The algorithm consists in defining an initial configuration for the parameter of interest $\boldsymbol{m}$ and then a new state $\boldsymbol{\tilde{m}}$ is generated using the auxiliary distribution $J (\boldsymbol{m}|\boldsymbol{m}^{i-1})$. The new configuration is accepted, or not, depending on the value of the acceptance factor  r given by

$r = min\left \{ 1,\frac{p(\boldsymbol{\tilde{m}}|\boldsymbol{d})/J (\boldsymbol{\tilde{m}}|\boldsymbol{m}^{i-1})} {p(\boldsymbol{m}^{i-1}|\boldsymbol{d})/J (\boldsymbol{m}^{i-1}|\boldsymbol{\tilde{m}})} \right \}.$

Notice that equation of the traditional Metropolis algorithm is a particular case of equation above when $J (\boldsymbol{\tilde{m}}|\boldsymbol{m}^{i-1})=J (\boldsymbol{m}^{i-1}|\boldsymbol{\tilde{m}})$, which means that the probability of generate the configuration $\boldsymbol{\tilde{m}}$ from $\boldsymbol{m}^{i-1}$ is the same of generating $\boldsymbol{m}^{i-1}$ from $\boldsymbol{\tilde{m}}$. Therefore, in applications where the parameters of the auxiliary distribution $J$ changes with respect to each iteration, or the way that the new configurations are generated, or even if $J$ is an asymmetric function, the traditional Metropolis equation must be used instead.

If $r \geq 1$ the new configuration is accepted, on the other hand, if r <1, the new configuration is accepted with probability r. This procedure is repeated a number of times, depending on the number of samples we want to generate. An algorithm for the described method is presented below.

The variable k is the number of iterations required for the convergence of the chain to the stationary regime.

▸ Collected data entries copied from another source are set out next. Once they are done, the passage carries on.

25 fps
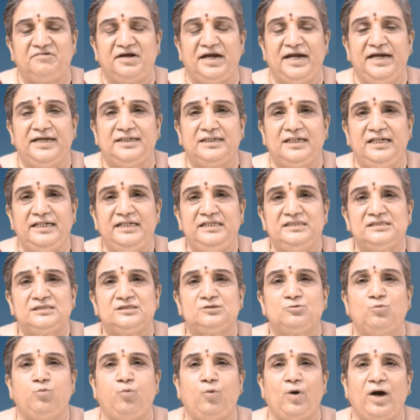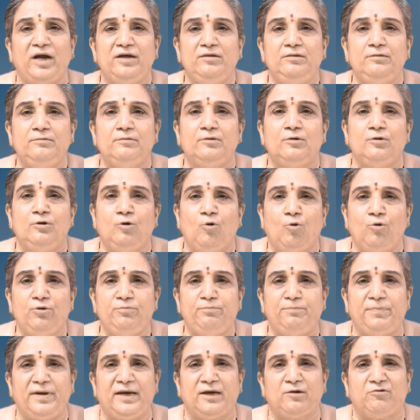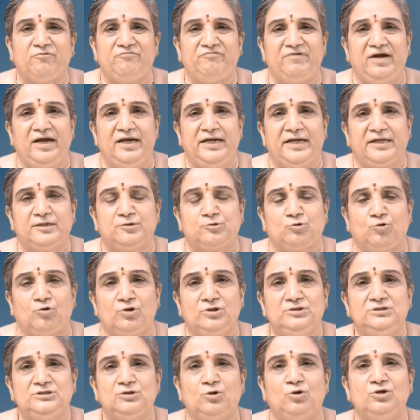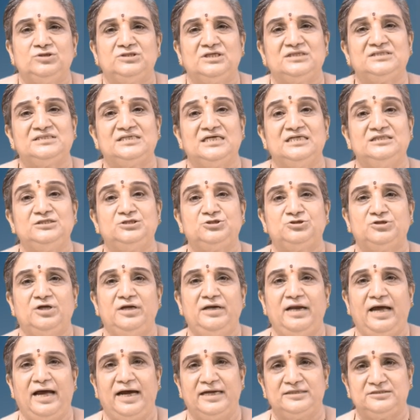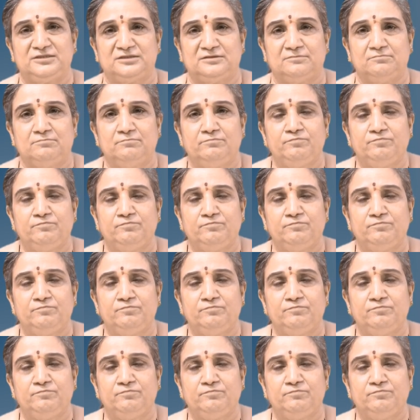at least one lone pair of electrons on the central atom.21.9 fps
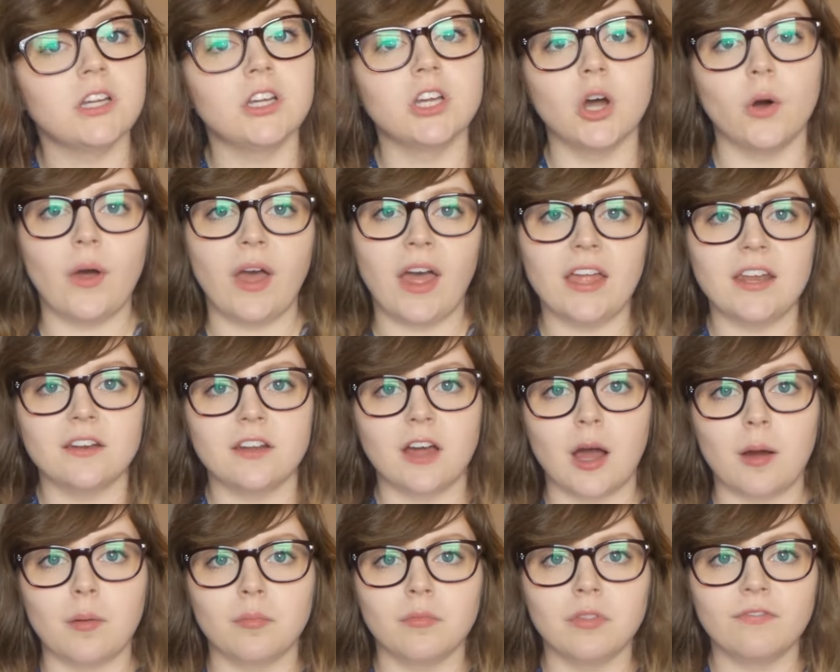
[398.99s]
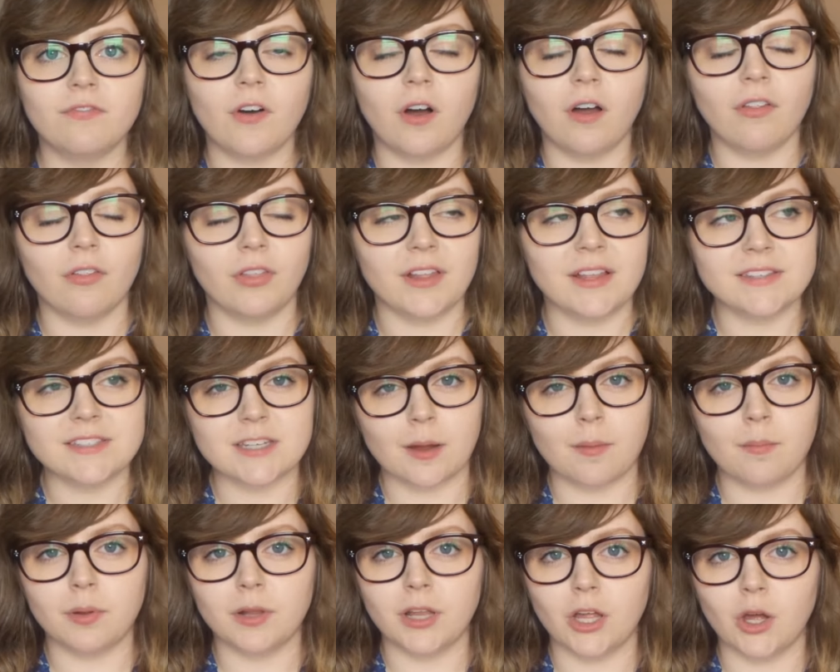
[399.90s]
Go ahead and follow the links
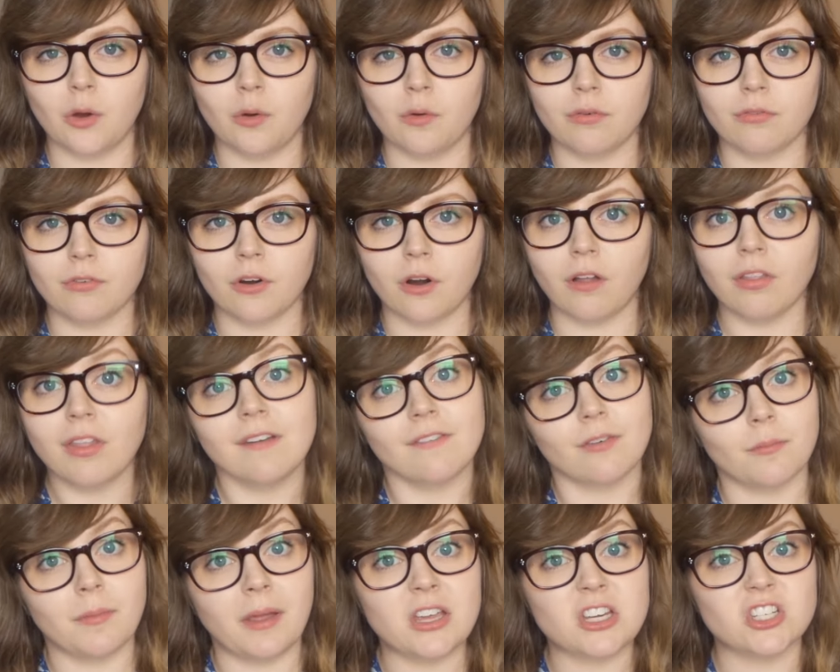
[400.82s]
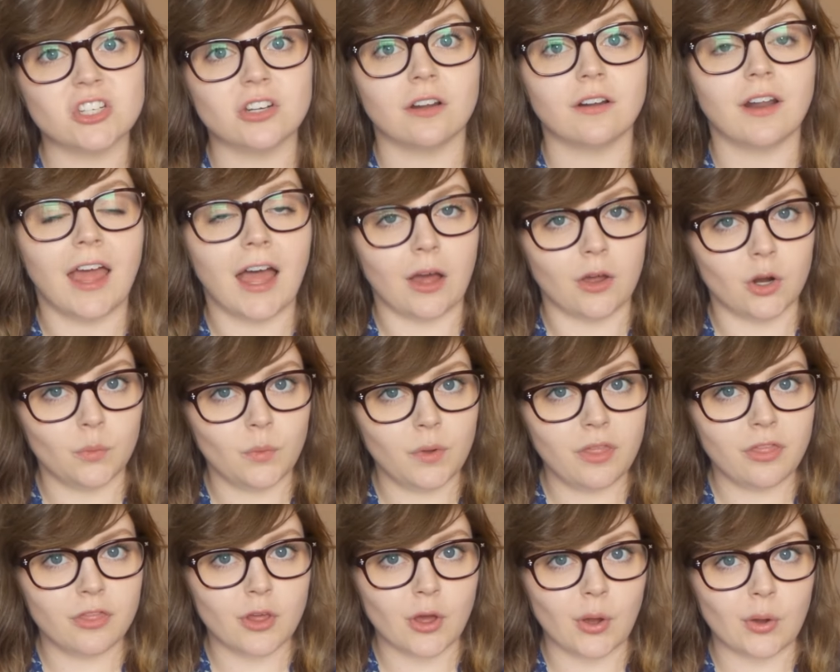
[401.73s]
down below for all the information on how to
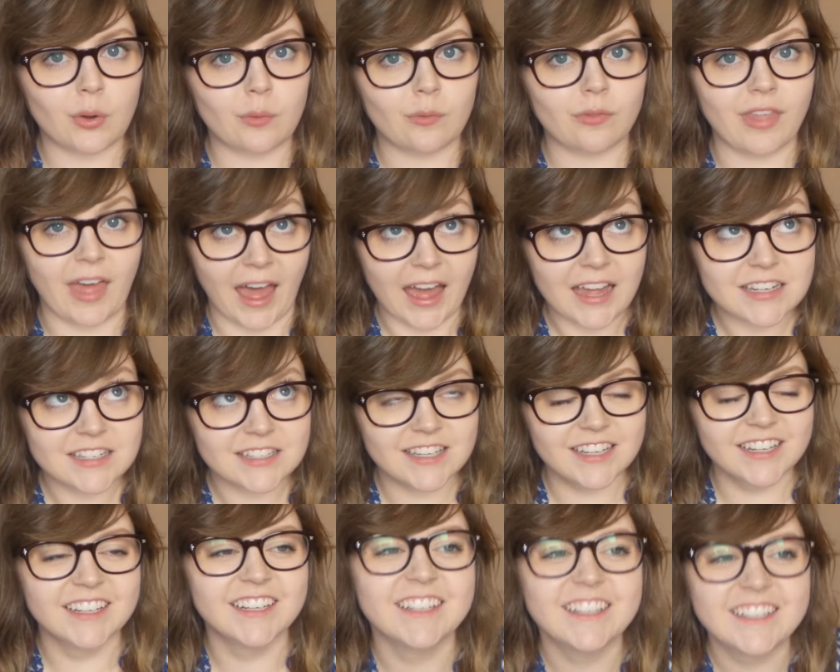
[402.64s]
win that.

In general, the chain is analyzed during the execution of the algorithm to identify the convergence. n is the number of samples that the algorithm will perform within the posterior distribution $p(\boldsymbol{m}|\boldsymbol{d})$.

Gibbs sampling

A special case of the Metropolis algorithm was introduced by Geman and Geman, giving rise to the so-called Gibbs algorithm, or Gibbs sampling, which is an efficient way to obtain samples from the posterior distribution and the Bayesian inference.

The sampling algorithm is a particular case of the Metropolis algorithm, in which the auxialiary distribution is defined by the conditional distributions of each element of the model parameter, given all the other elements in a given iteration i:

$J_j^{Gibbs}(\boldsymbol{\tilde{m}}|\boldsymbol{m}^{i-1}) = p(\boldsymbol{\tilde{m}}_j|\boldsymbol{m}_{-j}^{i-1},\boldsymbol{d})$

$J_j^{Gibbs}(\boldsymbol{m}^{i-1}|\boldsymbol{\tilde{m}}) = p(\boldsymbol{m}_{j}^{i-1}|\boldsymbol{\tilde{m}}_{-j},\boldsymbol{d})$

where $m_{j}$ is the $jth$ element and $m_{-j}$ are all the others:

$\boldsymbol{m}_{-j}^{i-1} = \{m_{1}^{i},...,m_{j-1}^{i},m_{j+1}^{i-1},..., m_{n}^{i-1}\}.$

If we replace the Gibbs auxialiary distribution $J_j^{Gibbs}$ in  the traditional Metropolis equation, we have

$r =\frac{p(\boldsymbol{\tilde{m}}|\boldsymbol{d})/p(\boldsymbol{\tilde{m}}_j|\boldsymbol{m}_{-j}^{i-1},\boldsymbol{d})} {p(\boldsymbol{m}^{i-1}|\boldsymbol{d})/p(\boldsymbol{m}_{j}^{i-1}|\boldsymbol{\tilde{m}}_{-j},\boldsymbol{d}) }.$

Reminding that $\boldsymbol{m} = (\boldsymbol{m}_j,\boldsymbol{m}_{-j})$ and $\boldsymbol{\tilde{m}}_{-j} =\boldsymbol{m}_{-j}^{i-1}$,

$r =\frac{p(\boldsymbol{\tilde{m}}_j,\boldsymbol{\tilde{m}}_{-j}|\boldsymbol{d})/p(\boldsymbol{\tilde{m}}_j|\boldsymbol{m}_{-j}^{i-1},\boldsymbol{d})} {p(\boldsymbol{m}_{j}^{i-1},\boldsymbol{m}_{-j}^{i-1}|\boldsymbol{d})/p(\boldsymbol{m}_{j}^{i-1}|\boldsymbol{m}_{-j}^{i-1},\boldsymbol{d}) },$

and by using the conditional probability rule, we conclude that

$r = \frac{p(\boldsymbol{m}_{-j}^{i-1})}{p(\boldsymbol{m}_{-j}^{i-1})} = 1.$

Thus, the method consists in executing, at each iteration  i, a sampling of all the elements of $\boldsymbol{m}$ conditioned to the current state of the other elements. This technique ensures that the acceptance probability r of the Metropolis algorithm is always equal to 1. Therefore, the sampling by the Gibbs algorithm is faster, since it does not generate the non-existent states of the Markov chain. In this context, the Gibbs algorithm can be written as:

As discussed before, the Gibbs algorithm also needs a certain number of iterations k for the convergence to the stationary regime, and then it performs n samples within the desired distribution.